An Aurora man with two previous convictions related to drinking and driving has been sentenced to nine years in prison for driving drunk and killing the young woman who was his passenger.
Dennis Flowers, 56, pleaded guilty in August to one count of vehicular homicide DUI in the 2017 death of Kyana Ingram, who was 22.
Last week, Arapahoe District Judge Patricia Herron sentenced Flowers to nine years in the Colorado Department of Corrections, the maximum sentence allowed under the terms of his plea agreement.
“Another drunk driver, another dead member of our community. One of the most preventable crimes and deadly outcomes in society continues to be perpetrated repeatedly by the selfish and irresponsible. We are weary of the excuse that such repeat drunk drivers are in need of more treatment. They are in need of more personal responsibility and less liberty,” said District Attorney George Brauchler.

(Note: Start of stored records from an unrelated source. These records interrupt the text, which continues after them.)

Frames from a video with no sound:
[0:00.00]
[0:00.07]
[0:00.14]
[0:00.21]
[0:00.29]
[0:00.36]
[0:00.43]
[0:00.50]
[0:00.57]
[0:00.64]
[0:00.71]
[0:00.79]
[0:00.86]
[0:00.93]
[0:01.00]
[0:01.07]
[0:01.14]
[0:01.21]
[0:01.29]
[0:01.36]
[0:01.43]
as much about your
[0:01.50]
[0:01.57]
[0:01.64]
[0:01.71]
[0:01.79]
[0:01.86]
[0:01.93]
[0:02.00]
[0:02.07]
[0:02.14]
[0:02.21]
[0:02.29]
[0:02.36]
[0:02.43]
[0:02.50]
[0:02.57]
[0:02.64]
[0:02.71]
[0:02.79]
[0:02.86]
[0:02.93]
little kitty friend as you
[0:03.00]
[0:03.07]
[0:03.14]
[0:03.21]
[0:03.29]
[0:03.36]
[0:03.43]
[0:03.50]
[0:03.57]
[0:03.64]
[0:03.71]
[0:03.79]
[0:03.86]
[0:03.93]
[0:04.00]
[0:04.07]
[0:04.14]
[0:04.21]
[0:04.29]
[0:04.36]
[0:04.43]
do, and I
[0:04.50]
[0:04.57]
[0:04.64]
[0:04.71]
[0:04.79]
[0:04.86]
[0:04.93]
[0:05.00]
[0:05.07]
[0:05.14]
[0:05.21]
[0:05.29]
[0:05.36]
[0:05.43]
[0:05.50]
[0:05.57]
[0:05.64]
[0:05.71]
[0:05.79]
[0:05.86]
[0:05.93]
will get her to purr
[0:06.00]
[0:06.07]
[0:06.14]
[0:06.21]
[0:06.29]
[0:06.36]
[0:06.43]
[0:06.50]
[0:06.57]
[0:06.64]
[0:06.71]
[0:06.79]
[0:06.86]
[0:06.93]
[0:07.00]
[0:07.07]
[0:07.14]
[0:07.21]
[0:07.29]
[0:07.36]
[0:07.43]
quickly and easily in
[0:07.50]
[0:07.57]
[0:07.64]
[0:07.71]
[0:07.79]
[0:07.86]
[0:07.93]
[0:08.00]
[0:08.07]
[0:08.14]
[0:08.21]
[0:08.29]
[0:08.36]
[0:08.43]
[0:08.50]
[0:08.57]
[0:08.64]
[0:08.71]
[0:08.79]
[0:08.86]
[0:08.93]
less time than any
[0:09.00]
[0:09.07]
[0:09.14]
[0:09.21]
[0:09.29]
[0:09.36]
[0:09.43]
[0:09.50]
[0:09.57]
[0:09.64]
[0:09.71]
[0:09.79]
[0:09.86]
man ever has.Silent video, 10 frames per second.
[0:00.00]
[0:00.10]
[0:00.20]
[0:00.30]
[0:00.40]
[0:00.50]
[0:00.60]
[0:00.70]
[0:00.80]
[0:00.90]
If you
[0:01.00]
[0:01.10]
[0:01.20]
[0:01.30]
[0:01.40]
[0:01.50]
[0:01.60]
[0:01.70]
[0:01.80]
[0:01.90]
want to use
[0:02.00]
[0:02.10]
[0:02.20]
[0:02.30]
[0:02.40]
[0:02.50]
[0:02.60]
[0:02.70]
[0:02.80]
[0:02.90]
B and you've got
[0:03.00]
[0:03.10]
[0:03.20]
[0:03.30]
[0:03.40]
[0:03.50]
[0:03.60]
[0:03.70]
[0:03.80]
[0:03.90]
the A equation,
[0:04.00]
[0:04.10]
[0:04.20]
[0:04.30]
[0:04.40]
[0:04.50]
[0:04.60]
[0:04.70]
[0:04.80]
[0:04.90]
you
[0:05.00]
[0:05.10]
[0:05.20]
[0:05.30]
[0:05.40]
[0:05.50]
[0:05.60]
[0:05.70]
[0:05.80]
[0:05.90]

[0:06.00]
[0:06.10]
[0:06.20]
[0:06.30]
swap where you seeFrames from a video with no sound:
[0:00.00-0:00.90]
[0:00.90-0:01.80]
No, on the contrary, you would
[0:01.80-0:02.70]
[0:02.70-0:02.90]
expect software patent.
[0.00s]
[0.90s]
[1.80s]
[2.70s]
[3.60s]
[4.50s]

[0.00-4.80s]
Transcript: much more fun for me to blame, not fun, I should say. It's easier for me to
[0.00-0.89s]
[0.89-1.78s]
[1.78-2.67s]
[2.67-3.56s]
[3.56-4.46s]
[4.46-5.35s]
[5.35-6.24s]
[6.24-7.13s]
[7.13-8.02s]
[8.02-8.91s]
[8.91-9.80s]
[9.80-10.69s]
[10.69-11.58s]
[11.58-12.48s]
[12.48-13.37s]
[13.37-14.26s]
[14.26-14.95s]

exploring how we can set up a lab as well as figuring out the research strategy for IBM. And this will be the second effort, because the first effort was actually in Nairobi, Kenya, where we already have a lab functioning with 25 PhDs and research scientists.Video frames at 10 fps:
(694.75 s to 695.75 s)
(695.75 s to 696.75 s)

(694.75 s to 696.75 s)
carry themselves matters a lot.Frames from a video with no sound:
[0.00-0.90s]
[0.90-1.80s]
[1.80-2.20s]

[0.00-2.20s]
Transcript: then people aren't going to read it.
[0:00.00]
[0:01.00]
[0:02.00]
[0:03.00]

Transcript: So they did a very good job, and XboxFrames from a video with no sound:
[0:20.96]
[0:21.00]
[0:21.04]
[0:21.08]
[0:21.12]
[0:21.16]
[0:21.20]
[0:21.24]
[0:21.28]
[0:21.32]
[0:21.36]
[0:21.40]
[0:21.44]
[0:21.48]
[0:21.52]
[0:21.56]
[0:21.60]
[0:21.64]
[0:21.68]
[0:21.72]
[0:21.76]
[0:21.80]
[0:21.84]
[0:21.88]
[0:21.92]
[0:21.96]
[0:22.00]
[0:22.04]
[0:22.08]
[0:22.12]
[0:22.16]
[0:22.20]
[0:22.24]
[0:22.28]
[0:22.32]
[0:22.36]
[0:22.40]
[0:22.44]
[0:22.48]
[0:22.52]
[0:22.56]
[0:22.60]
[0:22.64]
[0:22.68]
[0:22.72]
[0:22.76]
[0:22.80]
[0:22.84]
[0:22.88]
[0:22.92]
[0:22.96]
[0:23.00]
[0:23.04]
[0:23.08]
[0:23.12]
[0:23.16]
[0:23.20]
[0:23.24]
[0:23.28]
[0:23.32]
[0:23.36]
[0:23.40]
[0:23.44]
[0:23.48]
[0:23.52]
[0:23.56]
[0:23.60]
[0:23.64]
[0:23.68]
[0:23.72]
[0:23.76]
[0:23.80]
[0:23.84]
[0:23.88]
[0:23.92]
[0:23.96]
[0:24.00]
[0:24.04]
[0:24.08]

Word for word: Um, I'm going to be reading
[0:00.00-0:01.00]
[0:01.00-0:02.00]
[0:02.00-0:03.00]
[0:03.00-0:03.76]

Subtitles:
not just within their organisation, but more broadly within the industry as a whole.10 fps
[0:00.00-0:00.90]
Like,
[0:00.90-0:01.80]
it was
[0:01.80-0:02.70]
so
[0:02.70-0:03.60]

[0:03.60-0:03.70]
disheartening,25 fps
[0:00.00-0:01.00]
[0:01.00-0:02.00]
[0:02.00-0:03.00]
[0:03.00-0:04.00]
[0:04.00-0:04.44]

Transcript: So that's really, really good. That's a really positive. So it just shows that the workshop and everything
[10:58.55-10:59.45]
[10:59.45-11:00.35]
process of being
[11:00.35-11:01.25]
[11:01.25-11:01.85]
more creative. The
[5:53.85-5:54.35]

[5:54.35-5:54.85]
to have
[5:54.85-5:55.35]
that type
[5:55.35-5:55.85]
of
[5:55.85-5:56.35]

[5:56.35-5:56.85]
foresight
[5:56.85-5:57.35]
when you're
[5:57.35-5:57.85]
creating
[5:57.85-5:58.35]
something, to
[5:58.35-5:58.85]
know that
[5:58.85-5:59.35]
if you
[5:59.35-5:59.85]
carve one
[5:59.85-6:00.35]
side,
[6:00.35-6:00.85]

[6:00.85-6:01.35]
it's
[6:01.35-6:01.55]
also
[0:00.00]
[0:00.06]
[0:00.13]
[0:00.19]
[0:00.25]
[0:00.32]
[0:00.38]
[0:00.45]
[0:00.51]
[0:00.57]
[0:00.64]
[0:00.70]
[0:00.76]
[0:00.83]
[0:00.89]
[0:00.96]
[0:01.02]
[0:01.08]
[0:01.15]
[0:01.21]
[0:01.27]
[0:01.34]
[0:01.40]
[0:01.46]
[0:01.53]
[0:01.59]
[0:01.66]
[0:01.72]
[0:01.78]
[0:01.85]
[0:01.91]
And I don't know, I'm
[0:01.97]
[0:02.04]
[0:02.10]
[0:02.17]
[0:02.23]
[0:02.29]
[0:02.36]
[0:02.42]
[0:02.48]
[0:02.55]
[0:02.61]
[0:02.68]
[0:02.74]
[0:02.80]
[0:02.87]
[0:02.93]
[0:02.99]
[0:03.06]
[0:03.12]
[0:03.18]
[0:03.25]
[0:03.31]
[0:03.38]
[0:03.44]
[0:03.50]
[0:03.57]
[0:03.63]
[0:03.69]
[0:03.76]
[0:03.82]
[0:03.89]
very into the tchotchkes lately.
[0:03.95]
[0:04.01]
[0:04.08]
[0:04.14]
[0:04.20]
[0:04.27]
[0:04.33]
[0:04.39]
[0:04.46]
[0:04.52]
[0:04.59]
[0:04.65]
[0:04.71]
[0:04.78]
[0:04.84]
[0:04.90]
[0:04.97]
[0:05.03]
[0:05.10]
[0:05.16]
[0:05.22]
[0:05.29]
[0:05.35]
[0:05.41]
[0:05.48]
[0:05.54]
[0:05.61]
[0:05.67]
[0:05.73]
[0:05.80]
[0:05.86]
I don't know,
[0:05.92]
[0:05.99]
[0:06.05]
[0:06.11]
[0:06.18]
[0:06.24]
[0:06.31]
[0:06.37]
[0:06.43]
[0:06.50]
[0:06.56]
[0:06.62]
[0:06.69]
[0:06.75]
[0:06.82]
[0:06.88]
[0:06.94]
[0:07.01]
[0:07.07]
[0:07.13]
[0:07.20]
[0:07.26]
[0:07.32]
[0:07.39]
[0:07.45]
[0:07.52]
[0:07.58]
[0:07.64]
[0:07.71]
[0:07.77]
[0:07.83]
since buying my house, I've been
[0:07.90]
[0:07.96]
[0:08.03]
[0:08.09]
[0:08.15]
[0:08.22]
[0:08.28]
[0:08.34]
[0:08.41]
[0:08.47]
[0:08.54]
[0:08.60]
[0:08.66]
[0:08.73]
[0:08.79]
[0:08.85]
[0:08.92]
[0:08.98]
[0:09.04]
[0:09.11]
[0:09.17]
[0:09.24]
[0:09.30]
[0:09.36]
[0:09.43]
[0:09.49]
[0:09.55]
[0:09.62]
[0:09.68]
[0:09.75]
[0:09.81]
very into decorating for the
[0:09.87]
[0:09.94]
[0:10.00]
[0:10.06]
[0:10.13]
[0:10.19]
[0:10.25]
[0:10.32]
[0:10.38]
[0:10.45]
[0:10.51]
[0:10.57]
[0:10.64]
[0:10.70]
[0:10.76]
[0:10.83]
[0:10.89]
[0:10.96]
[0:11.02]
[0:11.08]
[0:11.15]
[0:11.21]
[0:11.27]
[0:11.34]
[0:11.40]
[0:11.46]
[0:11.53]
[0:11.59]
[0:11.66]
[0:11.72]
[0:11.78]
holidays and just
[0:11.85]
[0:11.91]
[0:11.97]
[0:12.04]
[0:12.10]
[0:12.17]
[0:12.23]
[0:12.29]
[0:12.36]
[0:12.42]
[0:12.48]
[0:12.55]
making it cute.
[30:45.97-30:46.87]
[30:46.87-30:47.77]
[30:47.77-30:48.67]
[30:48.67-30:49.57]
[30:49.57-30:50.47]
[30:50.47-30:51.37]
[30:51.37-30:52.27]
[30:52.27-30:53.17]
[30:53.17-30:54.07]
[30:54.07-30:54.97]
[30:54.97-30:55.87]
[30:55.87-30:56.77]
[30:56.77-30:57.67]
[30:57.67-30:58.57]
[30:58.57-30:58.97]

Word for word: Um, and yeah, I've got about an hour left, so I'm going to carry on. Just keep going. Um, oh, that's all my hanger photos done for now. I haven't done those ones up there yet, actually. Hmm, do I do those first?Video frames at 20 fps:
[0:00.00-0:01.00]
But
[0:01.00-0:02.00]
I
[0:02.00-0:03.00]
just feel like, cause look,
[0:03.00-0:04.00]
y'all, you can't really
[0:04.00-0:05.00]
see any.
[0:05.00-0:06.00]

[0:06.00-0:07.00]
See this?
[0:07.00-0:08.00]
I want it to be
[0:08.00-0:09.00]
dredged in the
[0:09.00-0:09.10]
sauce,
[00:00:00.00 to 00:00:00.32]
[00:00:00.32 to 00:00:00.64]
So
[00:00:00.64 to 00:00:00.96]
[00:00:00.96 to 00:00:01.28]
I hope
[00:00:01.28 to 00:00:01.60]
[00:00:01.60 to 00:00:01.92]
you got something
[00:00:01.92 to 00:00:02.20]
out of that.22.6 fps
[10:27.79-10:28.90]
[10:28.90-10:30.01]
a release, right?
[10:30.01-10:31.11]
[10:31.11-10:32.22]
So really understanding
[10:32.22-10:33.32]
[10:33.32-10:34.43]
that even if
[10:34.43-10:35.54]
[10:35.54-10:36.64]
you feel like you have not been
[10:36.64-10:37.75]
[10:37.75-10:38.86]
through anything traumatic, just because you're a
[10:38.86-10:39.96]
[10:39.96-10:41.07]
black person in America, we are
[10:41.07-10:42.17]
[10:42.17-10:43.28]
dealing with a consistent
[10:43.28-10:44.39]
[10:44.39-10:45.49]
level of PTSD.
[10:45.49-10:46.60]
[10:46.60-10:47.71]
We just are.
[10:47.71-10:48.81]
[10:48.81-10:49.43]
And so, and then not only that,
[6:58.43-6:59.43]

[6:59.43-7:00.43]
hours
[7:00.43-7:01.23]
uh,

“I call upon the legislature to finally stiffen the penalties for repeat and recalcitrant impaired drivers who put our families and neighbors at risk. We will continue to prosecute these cases, send drunk drivers to prison, and send the message that this behavior will not be tolerated.”
On Aug. 15, 2017, Flowers was driving his 1999 Ford Expedition SUV about 2 a.m. near the intersection of East Mississippi Avenue and I-225 in Aurora. Flowers had picked up Ingram when she got off work from her job at The Children’s Hospital. Witnesses reported they had seen the SUV speeding and driving erratically. Flowers was driving on Mississippi when he crossed the median, jumped the curb and hit a light pole, then a tree.
Ingram was ejected and had fatal injuries. Flowers was not injured.
Medical personnel at the scene suspected Flowers was intoxicated. Tests determined his BAC was above 0.2 at the time of the crash.
Flowers had two previous convictions for driving while ability impaired.
Deputy District Attorney Michael Mauro was prosecutor on the case.
“If your drunk driving kills someone, you should go to prison. This defendant was given opportunities at rehabilitation in both of his prior drunk driving cases. He failed to take advantage of those opportunities, continued drinking, continued driving under the influence, and finally proved the lethality of that conduct,” Mauro said. “The defendant’s reckless and selfish choices extinguished the life of a young woman who should have had decades more with loved ones and friends. It was a completely preventable tragedy.”